Papademos et Monti à la barre pour traverser la tempête
Les nouveaux Premiers ministres grec et italien s’apprêtent à prendre de nouvelles mesures d’ajustement pour redresser leurs économies.
Les nouveaux Premiers ministres grec et italien s’apprêtent à prendre de nouvelles mesures d’ajustement pour redresser leurs économies.
Quoi de mieux pour retrouver une crédibilité perdue que de placer deux économistes aguerris à la tête de la Grèce et de l’Italie ? Au bord du naufrage, les deux pays vont s’imposer un nouveau tour de vis budgétaire.
Le nouveau Premier ministre grec, Lucas Papademos, a déclaré devant le Parlement, lundi 14 novembre, qu’un programme d’ajustement supplémentaire était nécessaire pour sortir son pays du marasme économique et financier.

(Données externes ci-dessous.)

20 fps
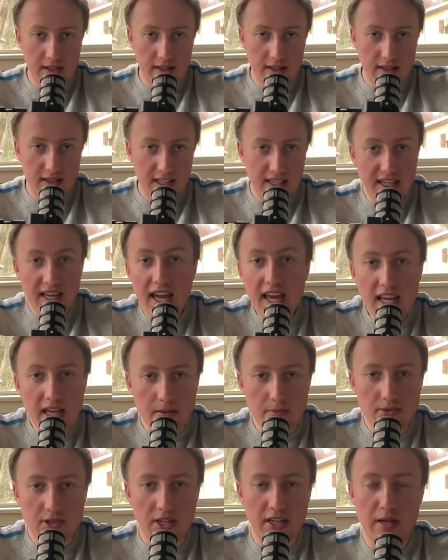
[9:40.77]
the
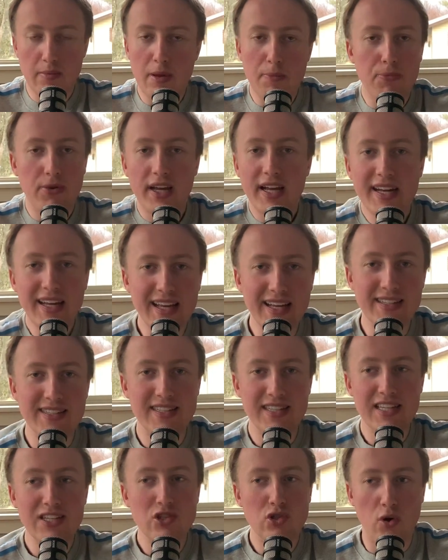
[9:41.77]
games are going to be played
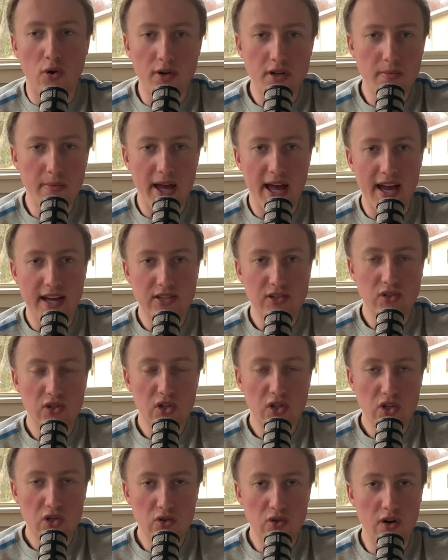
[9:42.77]
against these quarterbacks
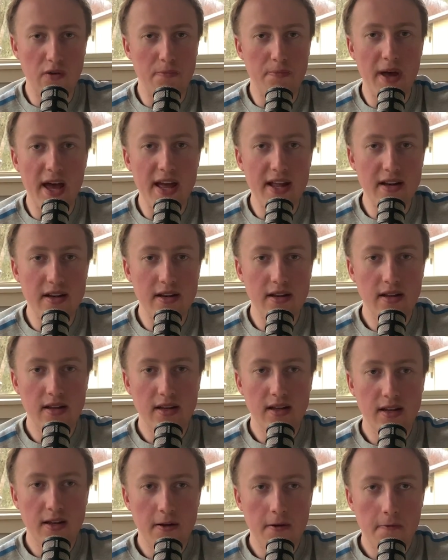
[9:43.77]
who have been
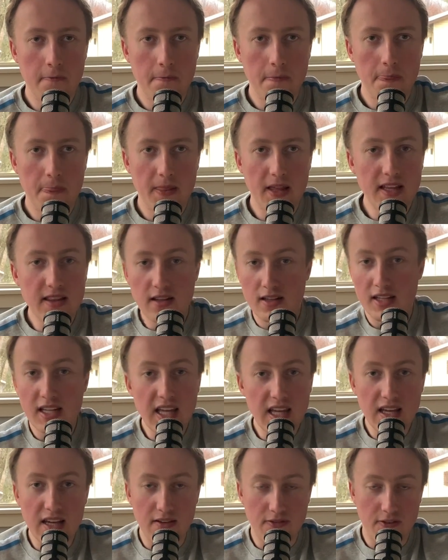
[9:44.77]
in the
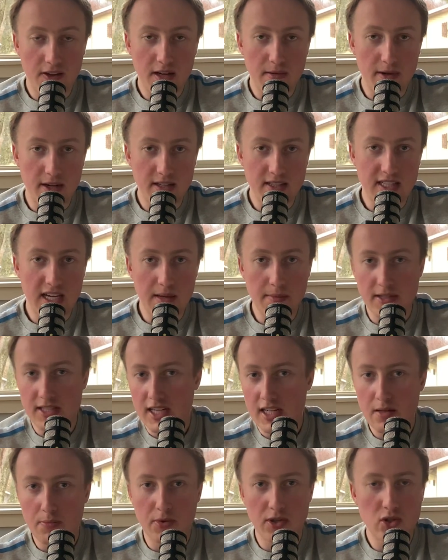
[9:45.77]
league a fair amount of time. And
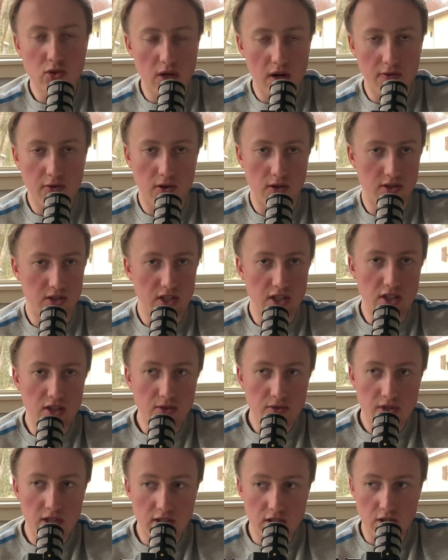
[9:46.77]
Teddy Bridgewater, of course, in a
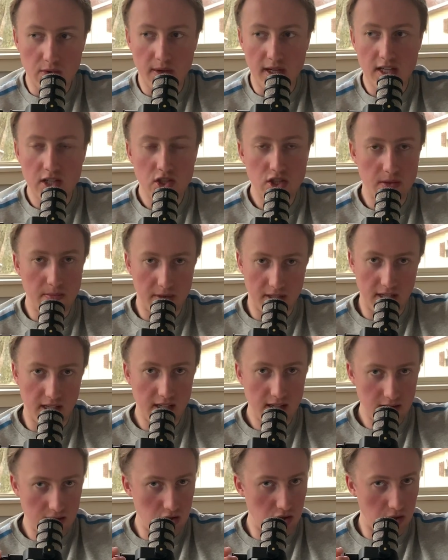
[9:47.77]
new situation, but
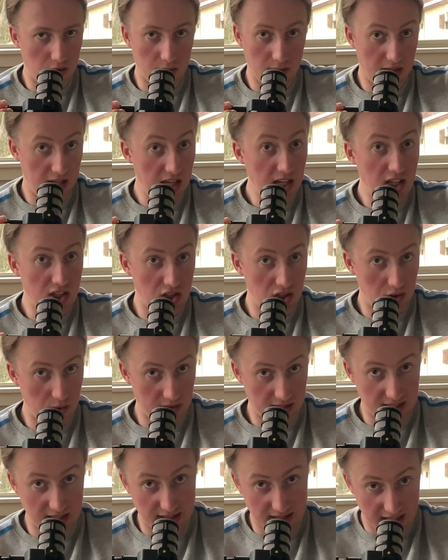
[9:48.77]
he showed what he could do
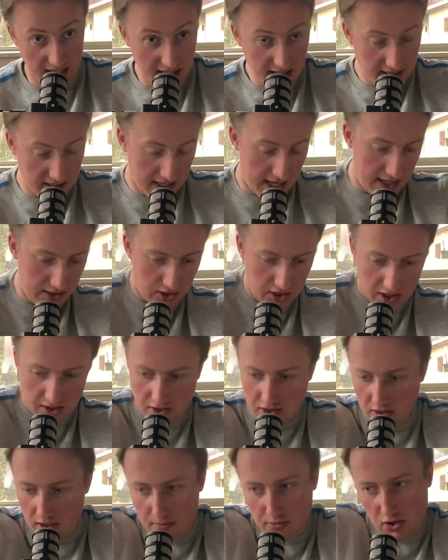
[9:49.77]
with the Saints last year.
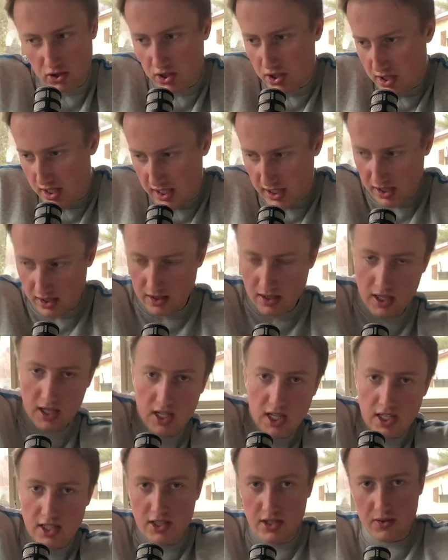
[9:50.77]
So I'm sure he could
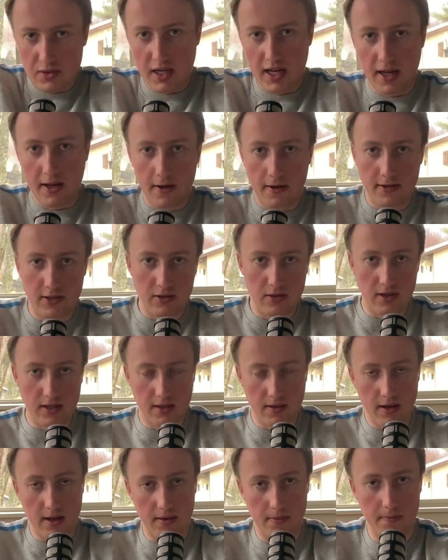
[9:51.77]
do a do
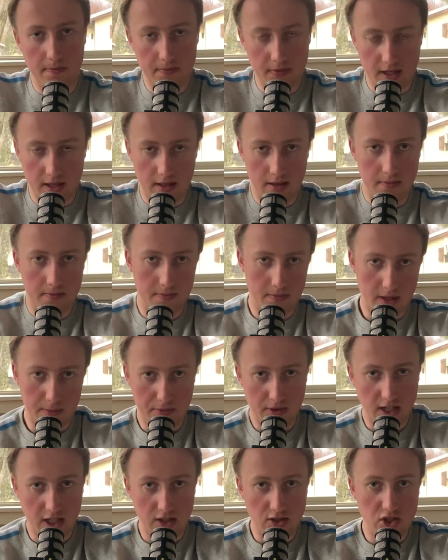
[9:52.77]
a a, a
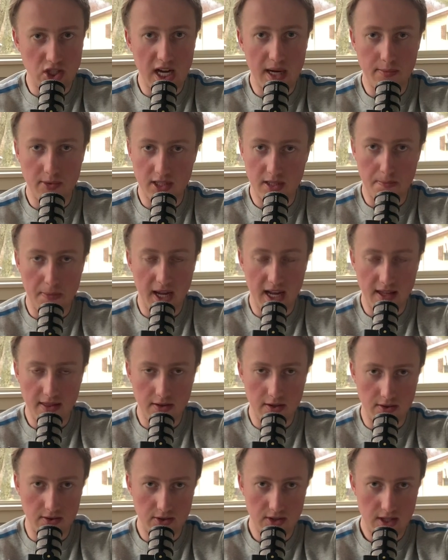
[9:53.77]
pretty good job with the
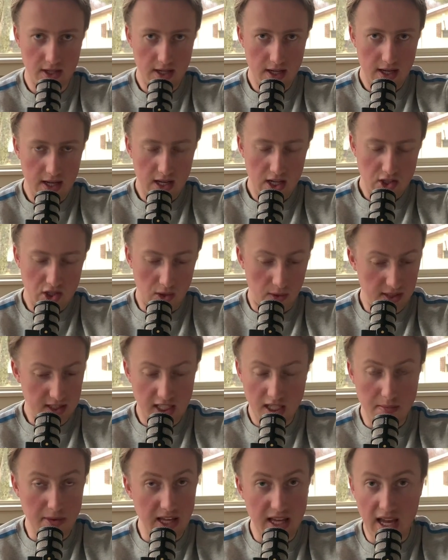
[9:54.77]
Panthers. So it's
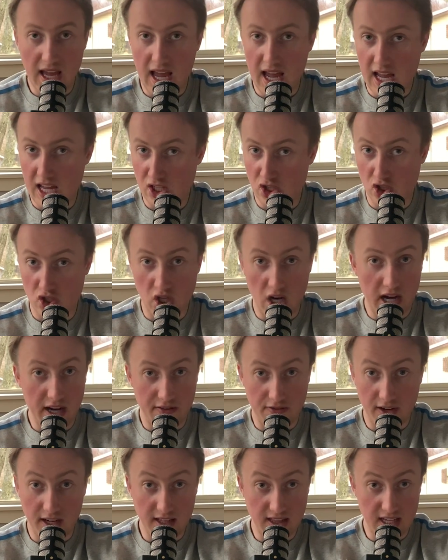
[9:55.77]
going to be a
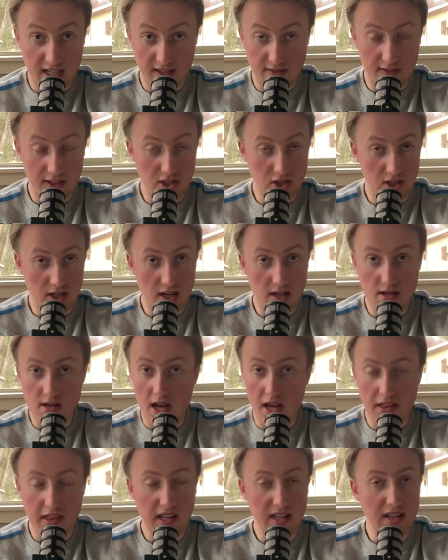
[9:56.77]
dogfight in that division.
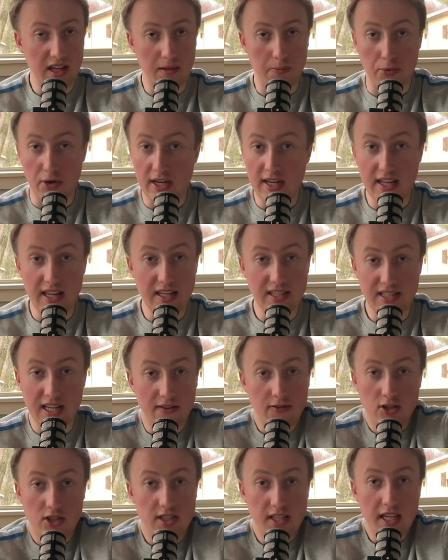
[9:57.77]
Nothing like Brady has
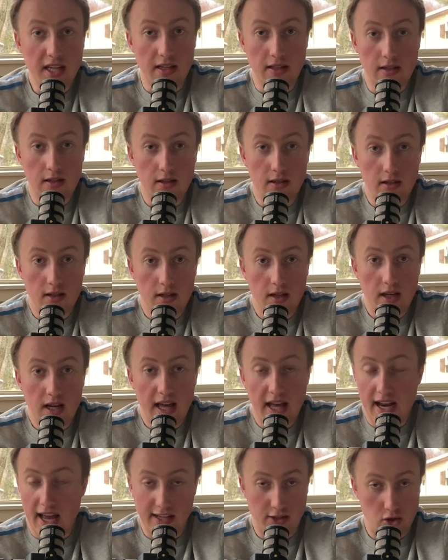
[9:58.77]
ever seen,
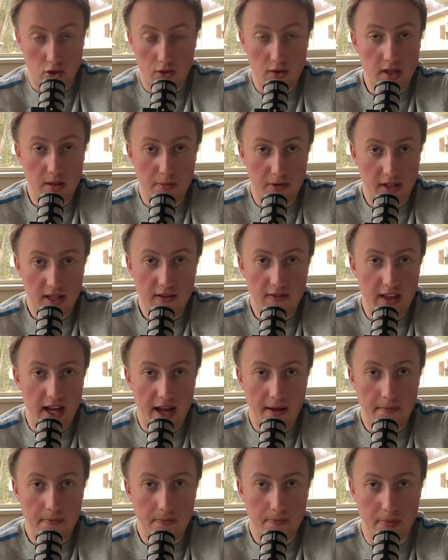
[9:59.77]
and I truly believe
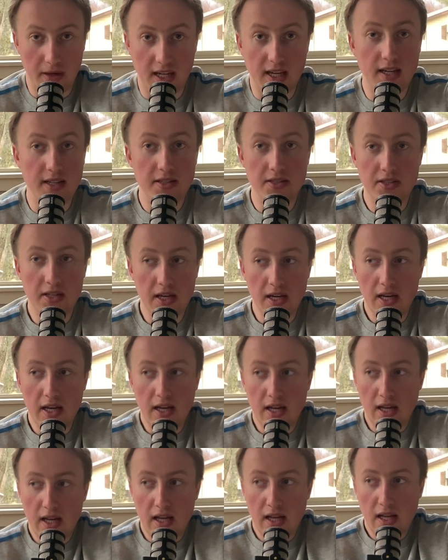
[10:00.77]
that because
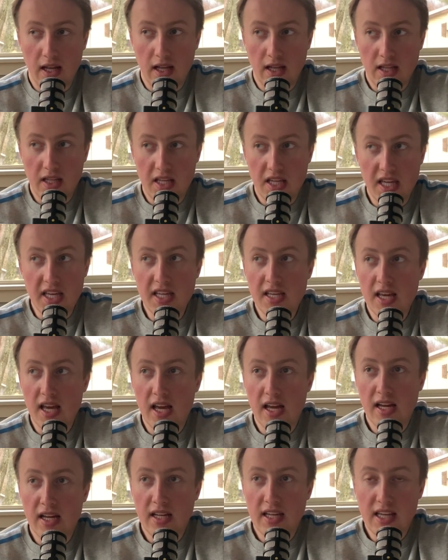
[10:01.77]
he
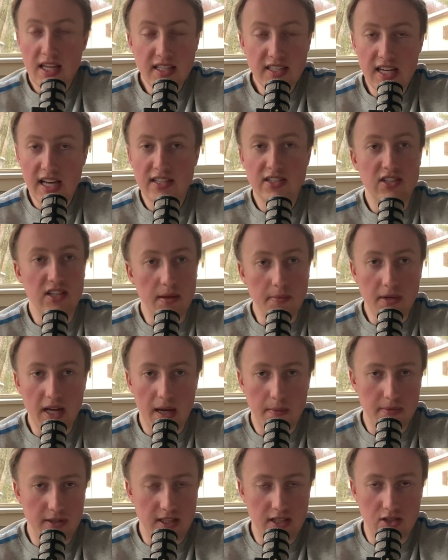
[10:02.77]
he's had some
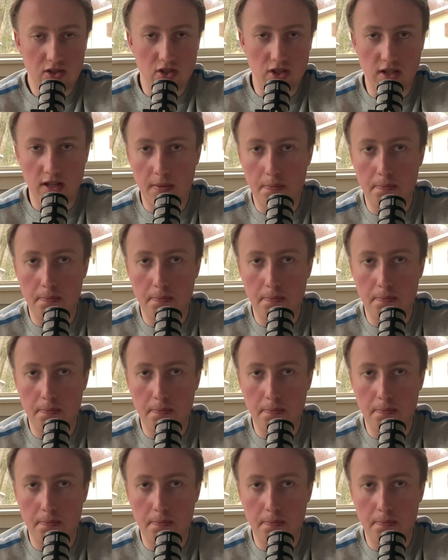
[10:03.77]
competition. The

Pour ramener le déficit budgétaire à environ 9% du produit intérieur brut (PIB) d’ici la fin de l’année, il estime qu’il faut élargir l’assiette fiscale et lutter contre la fraude. Car, selon lui, les mesures d’austérité demandées par l’Union européenne et le Fonds monétaire international en échange de leur aide financière ont contribué à aggraver la récession et augmenter le chômage.

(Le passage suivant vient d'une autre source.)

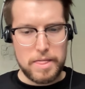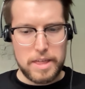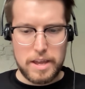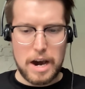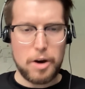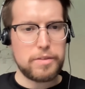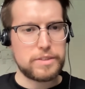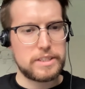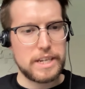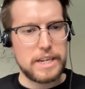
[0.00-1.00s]
the out
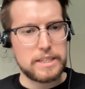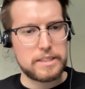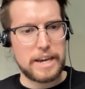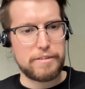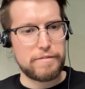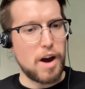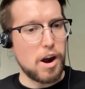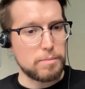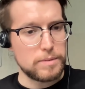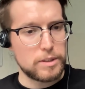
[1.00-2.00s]
of the cities at
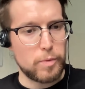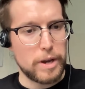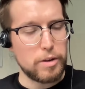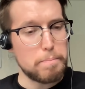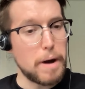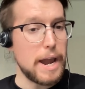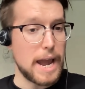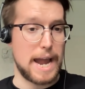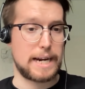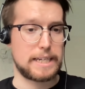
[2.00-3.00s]
farms where you can buy
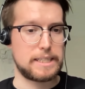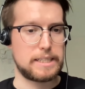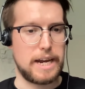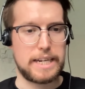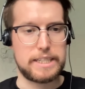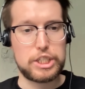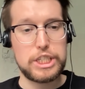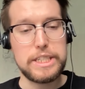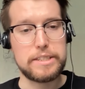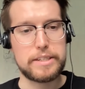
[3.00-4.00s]
eggs and
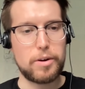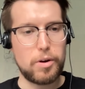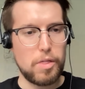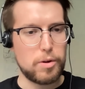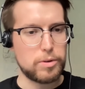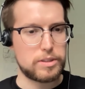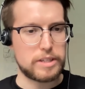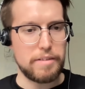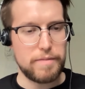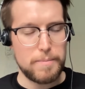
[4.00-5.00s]
cheese and all those
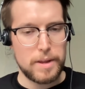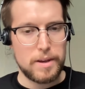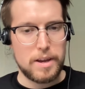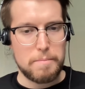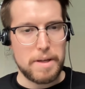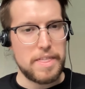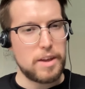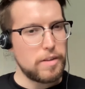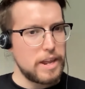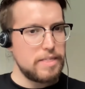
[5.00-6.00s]
stuff, but
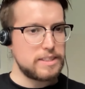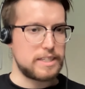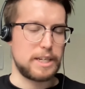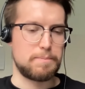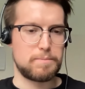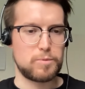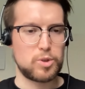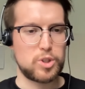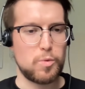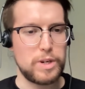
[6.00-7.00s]
they're not in the city.
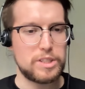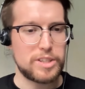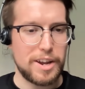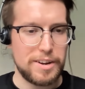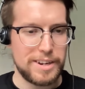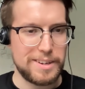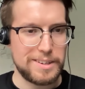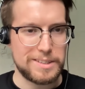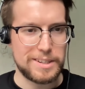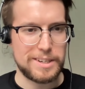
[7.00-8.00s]
So we started
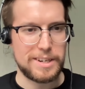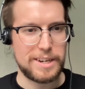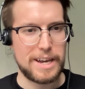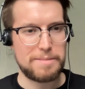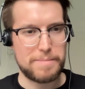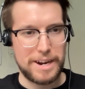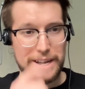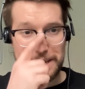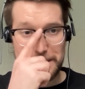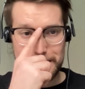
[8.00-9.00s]
in uh, at
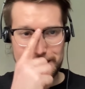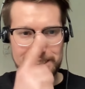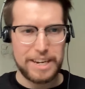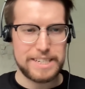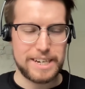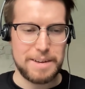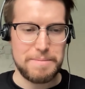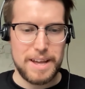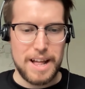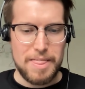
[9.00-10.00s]
my uh, study
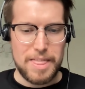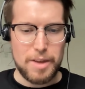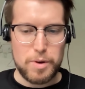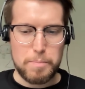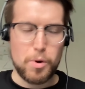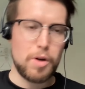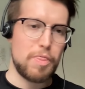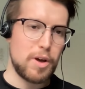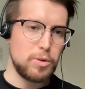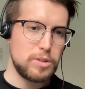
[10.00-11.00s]
time that we
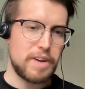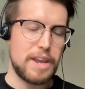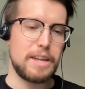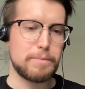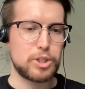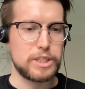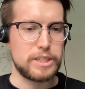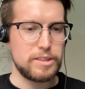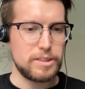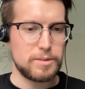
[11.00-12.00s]
brought those vending
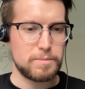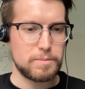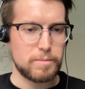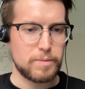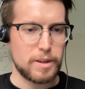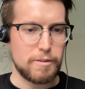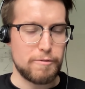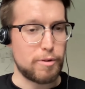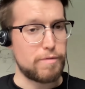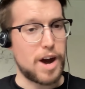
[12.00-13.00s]
machines
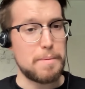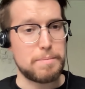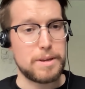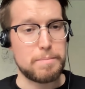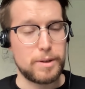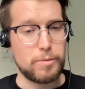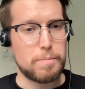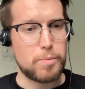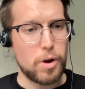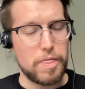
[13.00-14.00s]
for farming people.
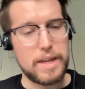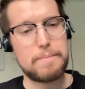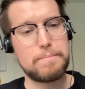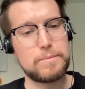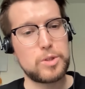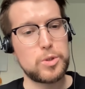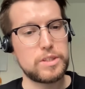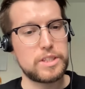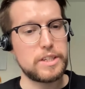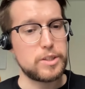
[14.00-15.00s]
We brought them to
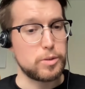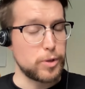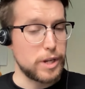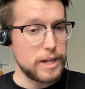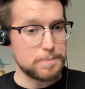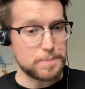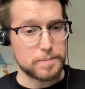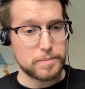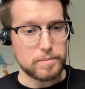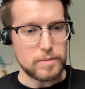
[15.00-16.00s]
the city to Munich
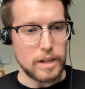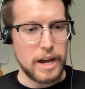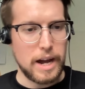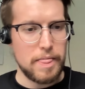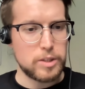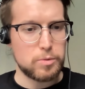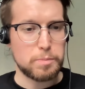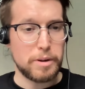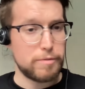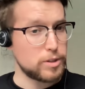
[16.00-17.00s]
and this
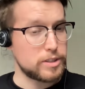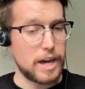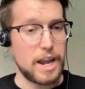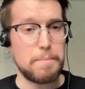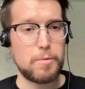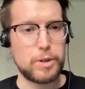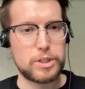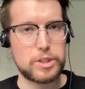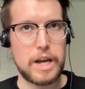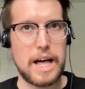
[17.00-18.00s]
was my first startup,
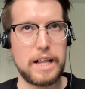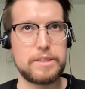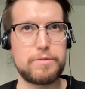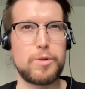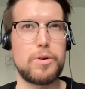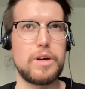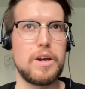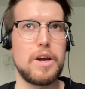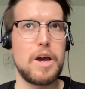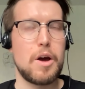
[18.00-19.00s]
which held
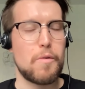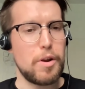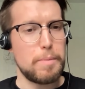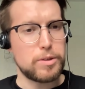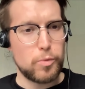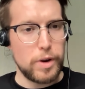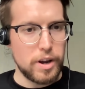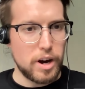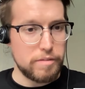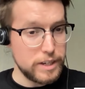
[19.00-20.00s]
for around about three
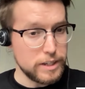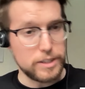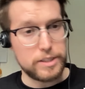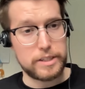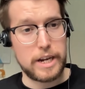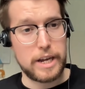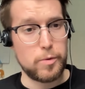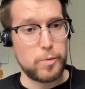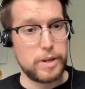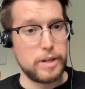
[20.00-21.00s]
and a half years.
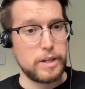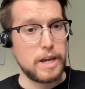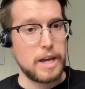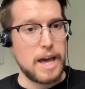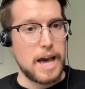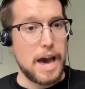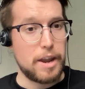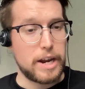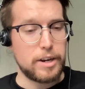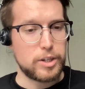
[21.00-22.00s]
And we
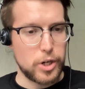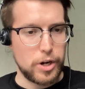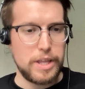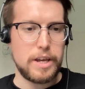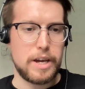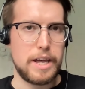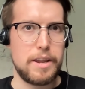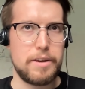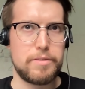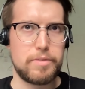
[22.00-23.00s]
had a kind of journey.
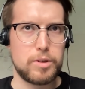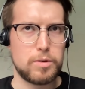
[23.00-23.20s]
And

Si Lucas Papademos s’est entouré d’experts plus que d’hommes politiques, la semaine dernière, lors de la constitution de son nouveau gouvernement, c’est probablement dans l’espoir qu’ils sauront réformer l’économie grecque en profondeur.
« Sacrifices »
Le nouveau président du Conseil italien, Mario Monti, semble lui aussi faire le pari que des technocrates seront plus aptes à prendre les mesures qui s’imposent pour redresser l’économie italienne.
Après les représentants de groupes parlementaires, lundi 14 novembre, Monti rencontrera les partis politiques et les partenaires sociaux, mardi, en vue de présenter sous peu son équipe au chef de l’État, Giorgio Napolitano.
Pour regagner la confiance des marchés, sévèrement sapée par son prédécesseur, il envisage de mettre en place un programme fait de « sacrifices », comme le demande l’Union européenne.
« Notre diagnostic de l’économie italienne ne change pas seulement parce que le gouvernement italien a changé », a estimé le porte-parole du Commissaire aux Affaires économiques et monétaires, Olli Rehn.
Selon des informations de LCI, Mario Monti pourrait rétablir la taxe foncière sur la résidence principale abolie par Silvio Berlusconi et mettre en place un impôt sur la fortune, auquel s’est toujours opposé le « Cavaliere ». Il pourrait aussi s’attaquer à la réforme des retraites, ce qui ne sera pas chose simple, les syndicats étant foncièrement défavorables à une trop grande libéralisation du marché du travail.